Radar charts are visually arresting and intuitive. Several categories of data can be displayed at once and the resulting shapes are characteristic, especially when a consistent template is used. However, there are serious and valid criticisms of this type of chart. The charts can be visually misleading, as the enclosed area increases disproportionately away from the centre, and inconsistent, as the area also depends on the ordering of the data. In this first post I want to write about this popular, if controversial, visualisation and my attempt to address its two major shortcomings: the area vs length problem and the ordering problem.

Despite these problems the radar chart remains popular, especially in the world of football analytics which is where I have encountered them most (possibly in part due to a generation of football fans who grew up with of the video game Pro Evolution Soccer, which uses them). Indeed, Ted Knutson, CEO of StatsBomb, (check out the company logo, previously an actual bomb, now a radar) gave an impassioned defence of them, claiming they are the single visualisation that best captures the attention and that at some football clubs, “radars became accepted as a default visualization type” [1]. Radars have value in terms of engagement and, in an area where communication between analysts and practitioners is crucial, will remain popular. Knutson concludes his article: “[…] radars remain a pretty damned good visualisation for displaying most of the different elements in player skill sets, which is the most important conversation topic we have in player recruitment” with the footnote “In my opinion at least, and provided you correct for their flaws and educate your users.

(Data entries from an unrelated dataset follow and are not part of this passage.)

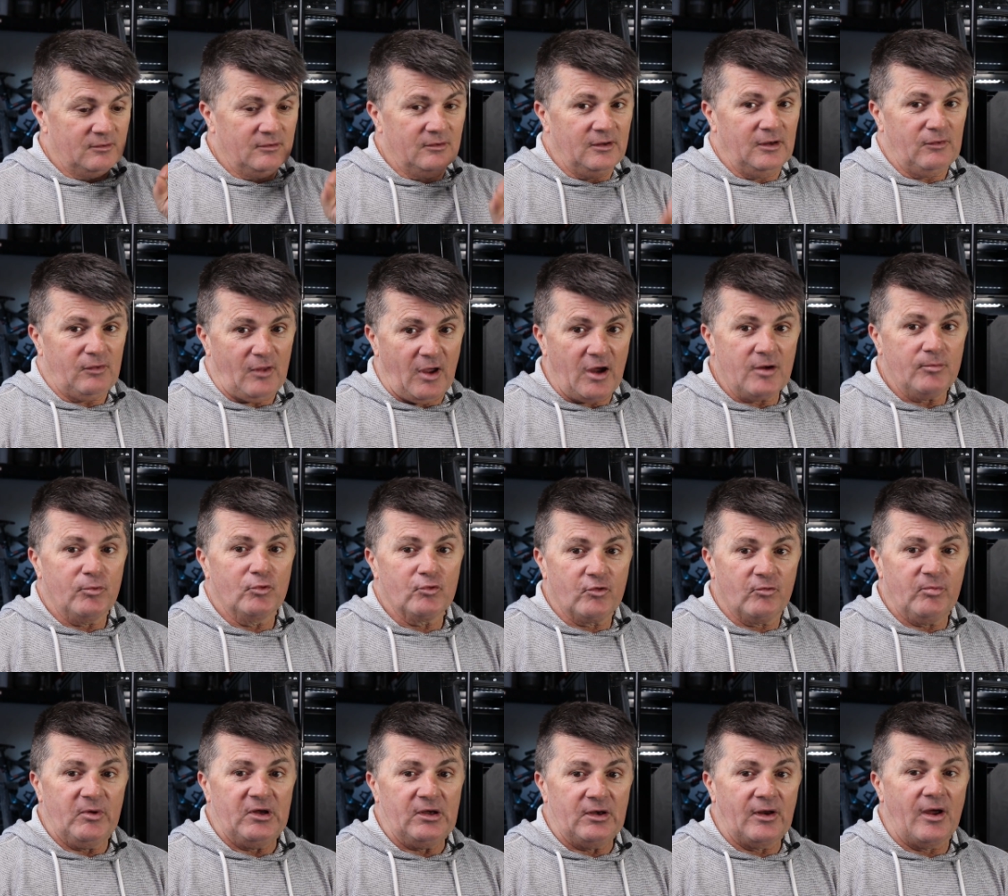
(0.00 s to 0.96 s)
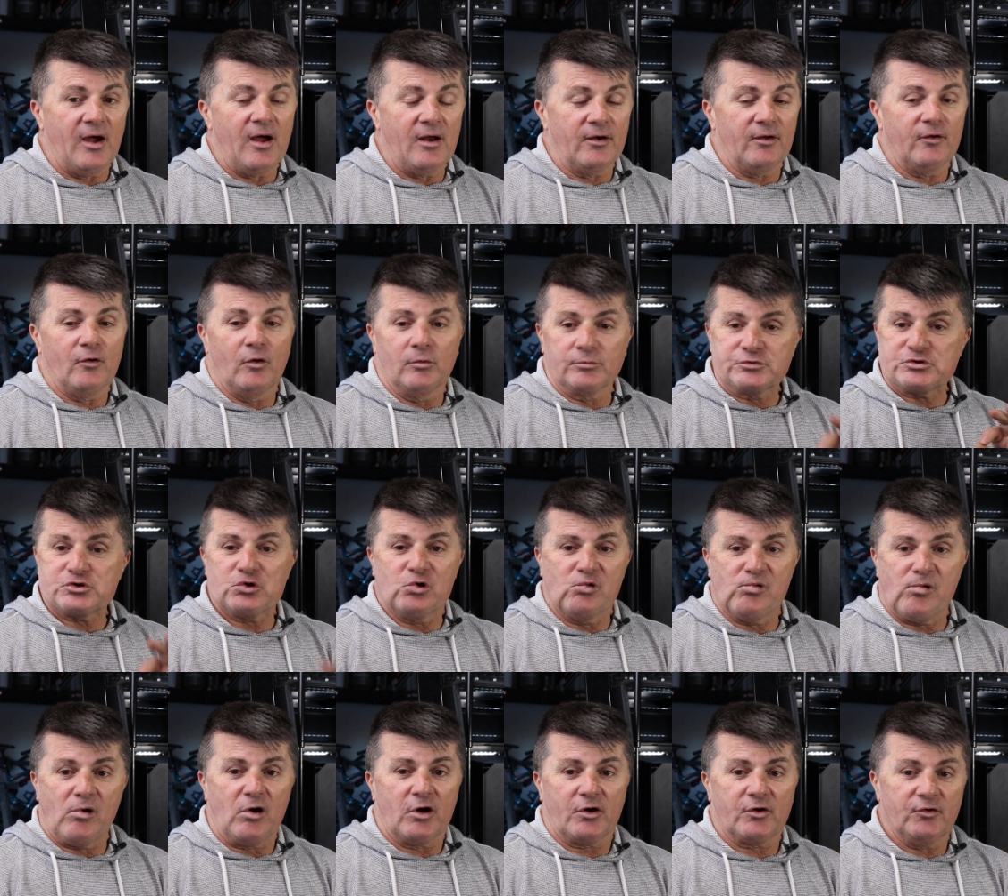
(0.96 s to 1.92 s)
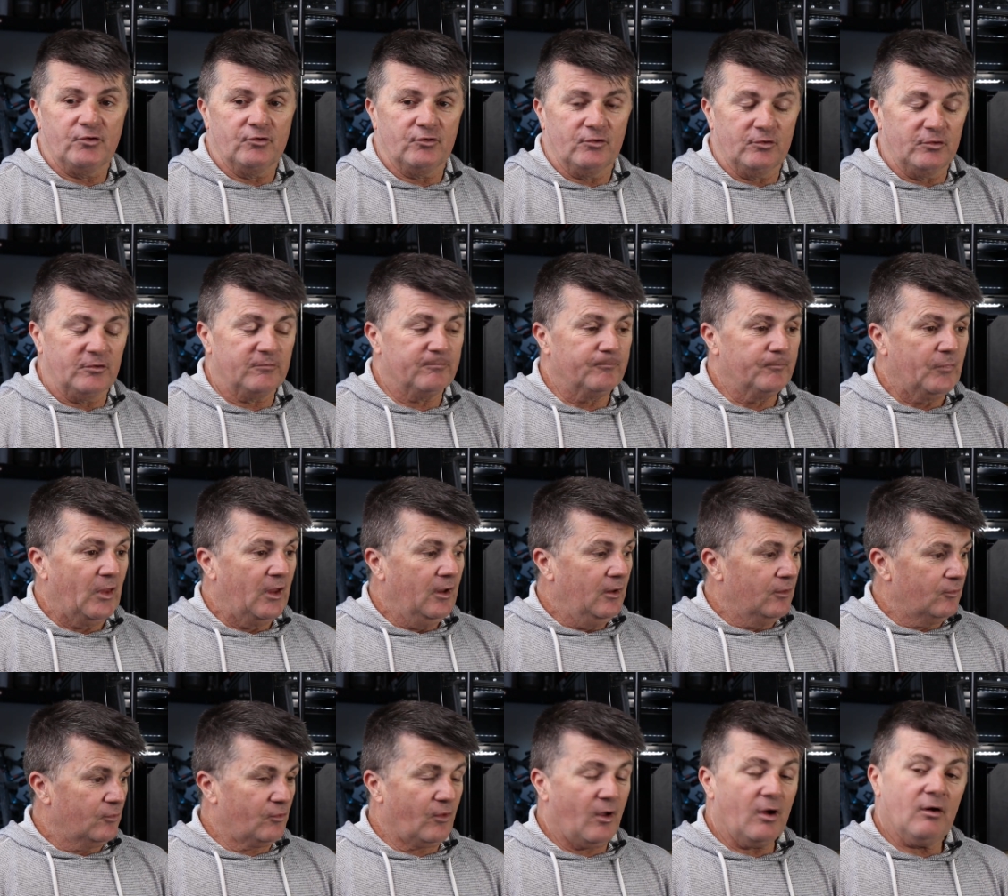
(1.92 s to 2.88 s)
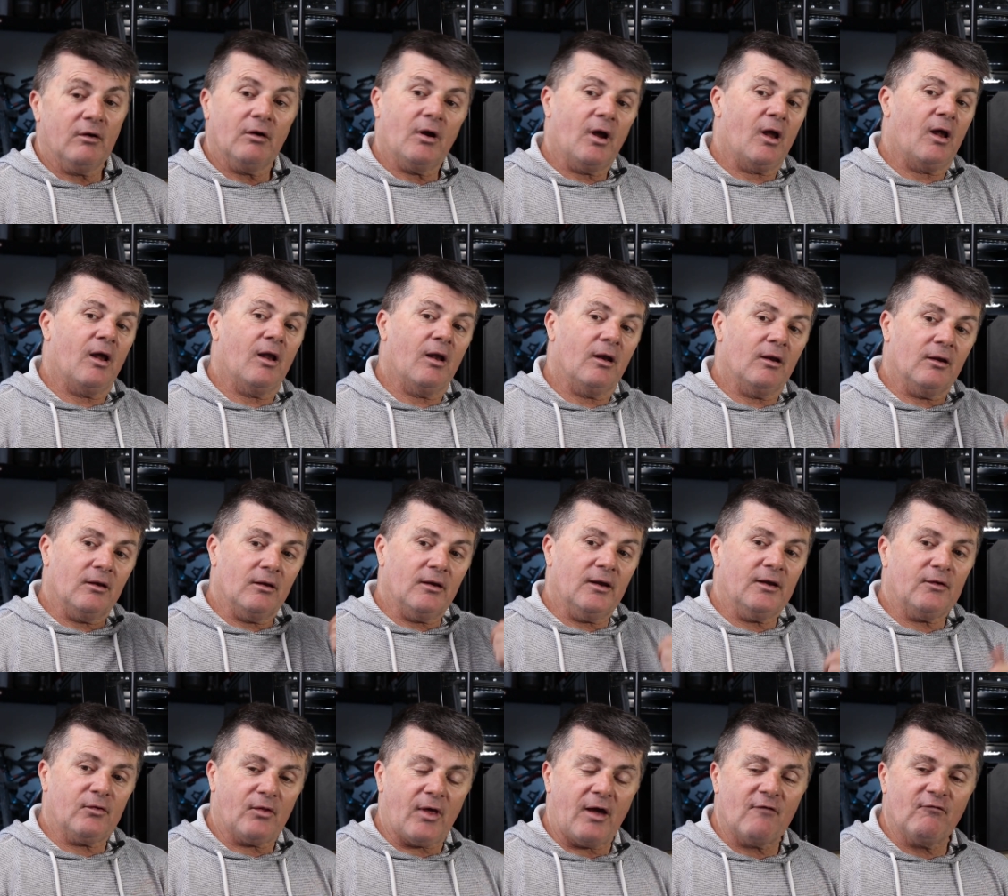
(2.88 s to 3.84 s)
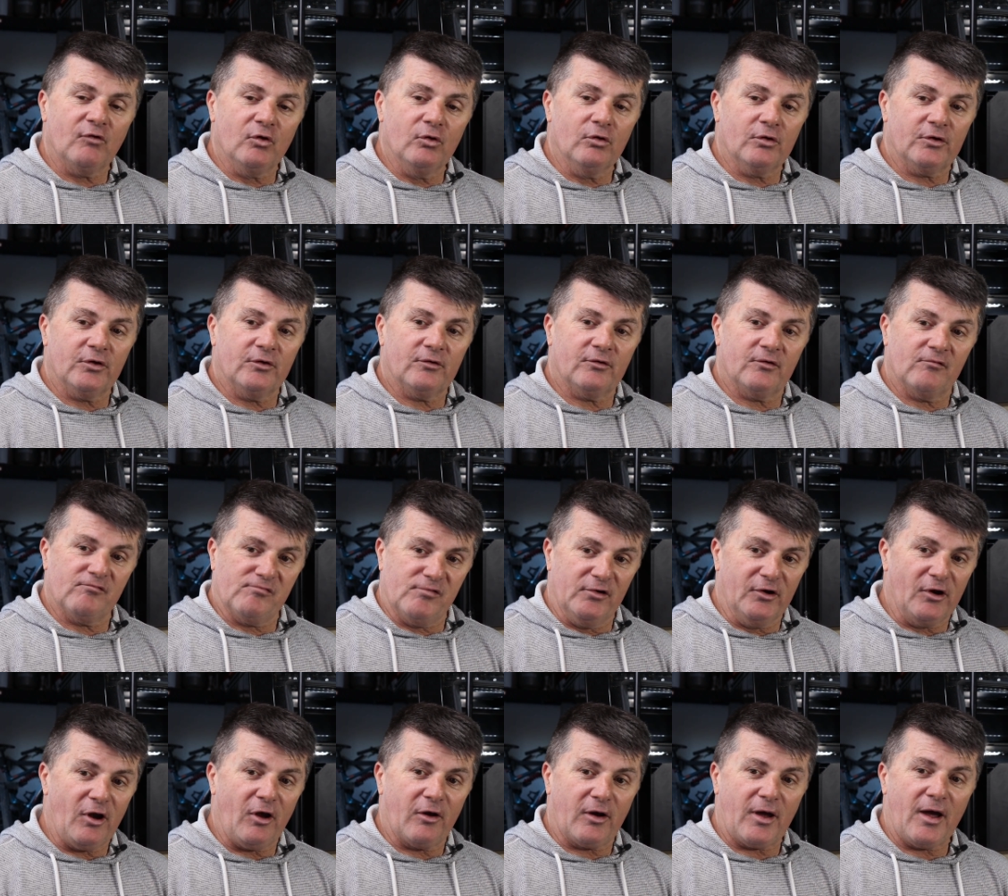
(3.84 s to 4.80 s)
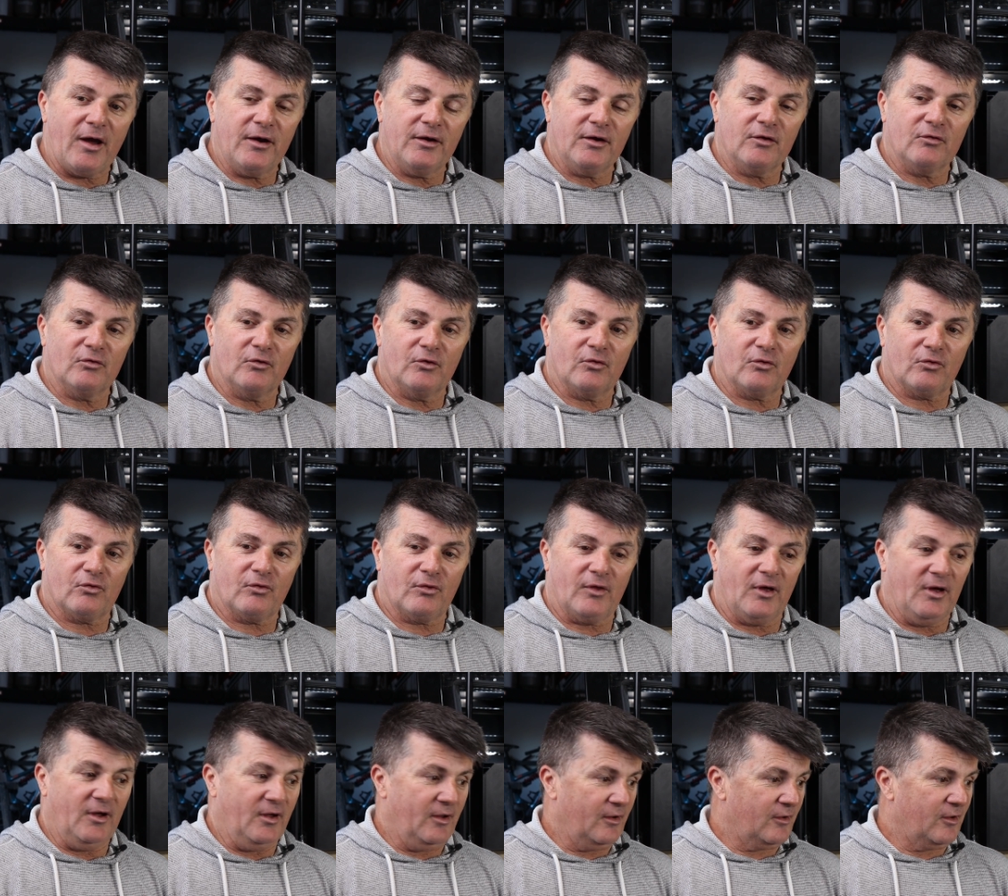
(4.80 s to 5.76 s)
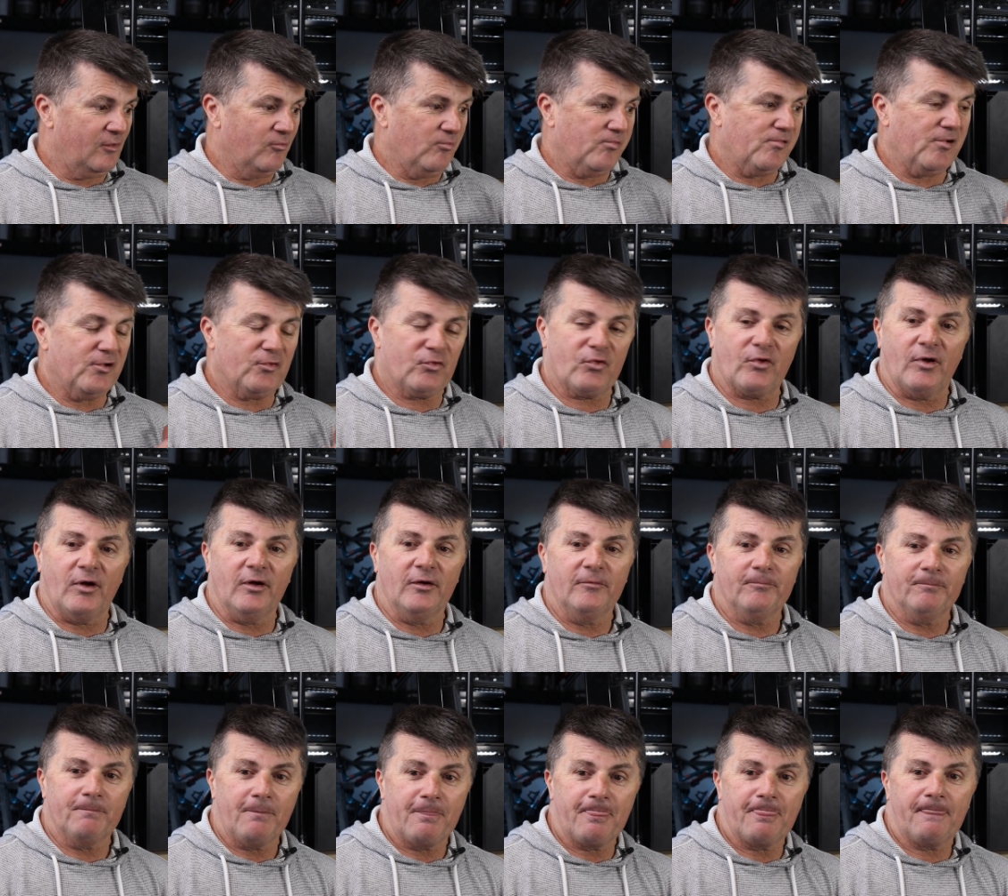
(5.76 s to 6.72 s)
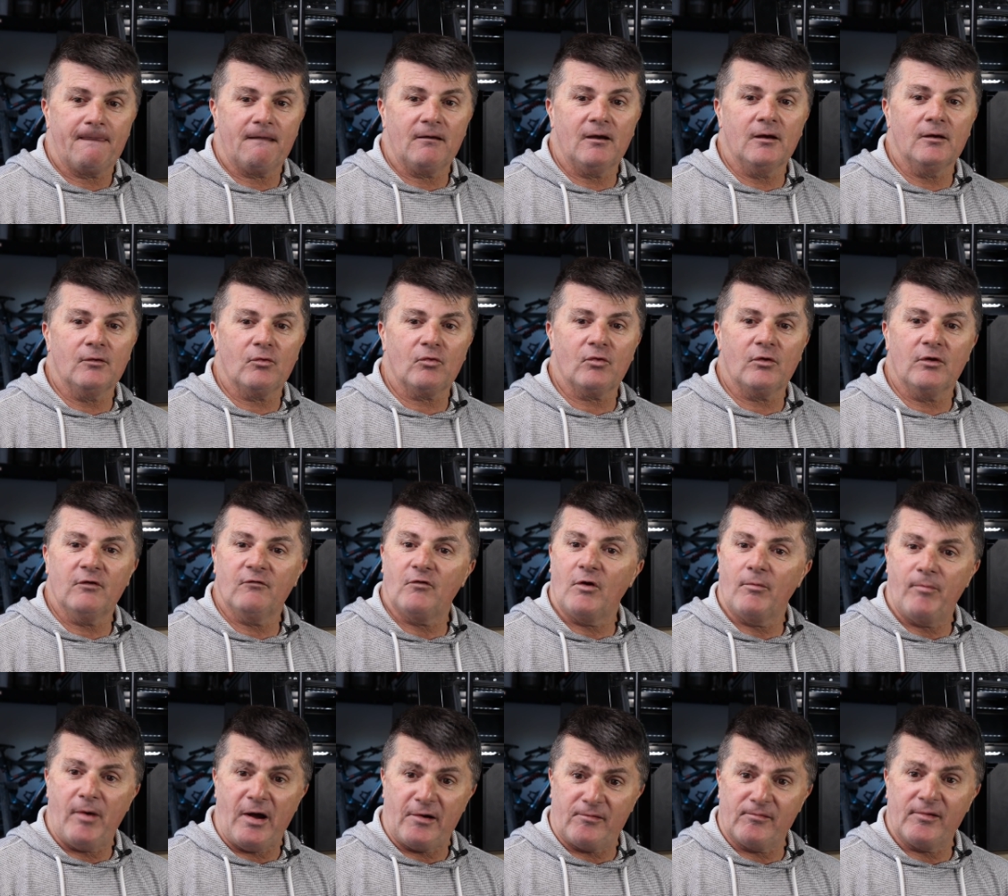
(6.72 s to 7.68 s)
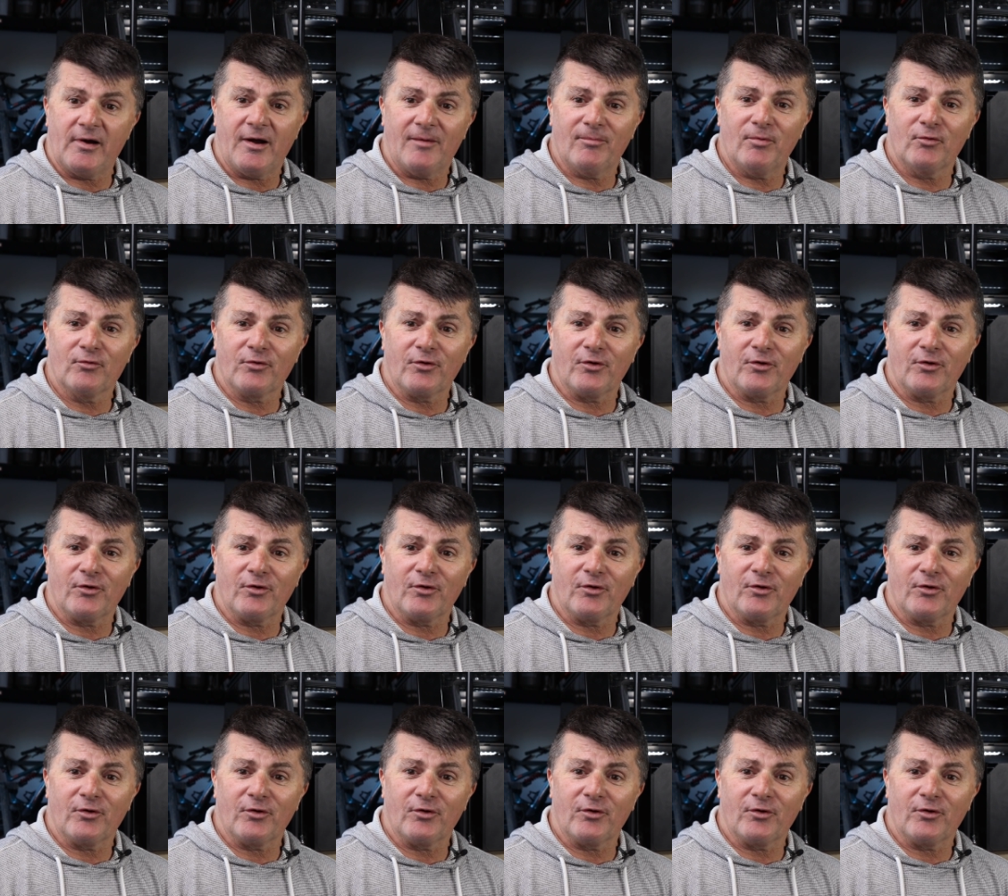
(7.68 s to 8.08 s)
it's able to be done, and I'm sure I can do it. So let's have a look at relocating this compressor and see if I bugger it up or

These charts capture something characteristic and immediately comparable across cases when a default layout is chosen and adhered to. Although the radial layout makes comparison across categories harder than, say, a bar chart, the categories are more clearly demarcated so comparison between individual radar charts is more immediate than between charts with parallel axes. Radars are here to stay so fixing the flaws is no trivial endeavour.

Types of Radar Charts

I want to expand the discussion to include a related chart type. We will examine two chart types which I will term the join-the-dots radar (to differentiate from the proportional area radar to come later), which joins each data point on each axis by a straight line, as shown below left, and the sectoral bar chart, effectively a bar chart wrapped or warped around a centre, as illustrated below right—these are also known as ‘slice charts’ or even ‘pizza charts’.

Here we are using an example dataset with values 11, 95, 98, 29, 47, 56, and 78 all on a scale of 0 to 100.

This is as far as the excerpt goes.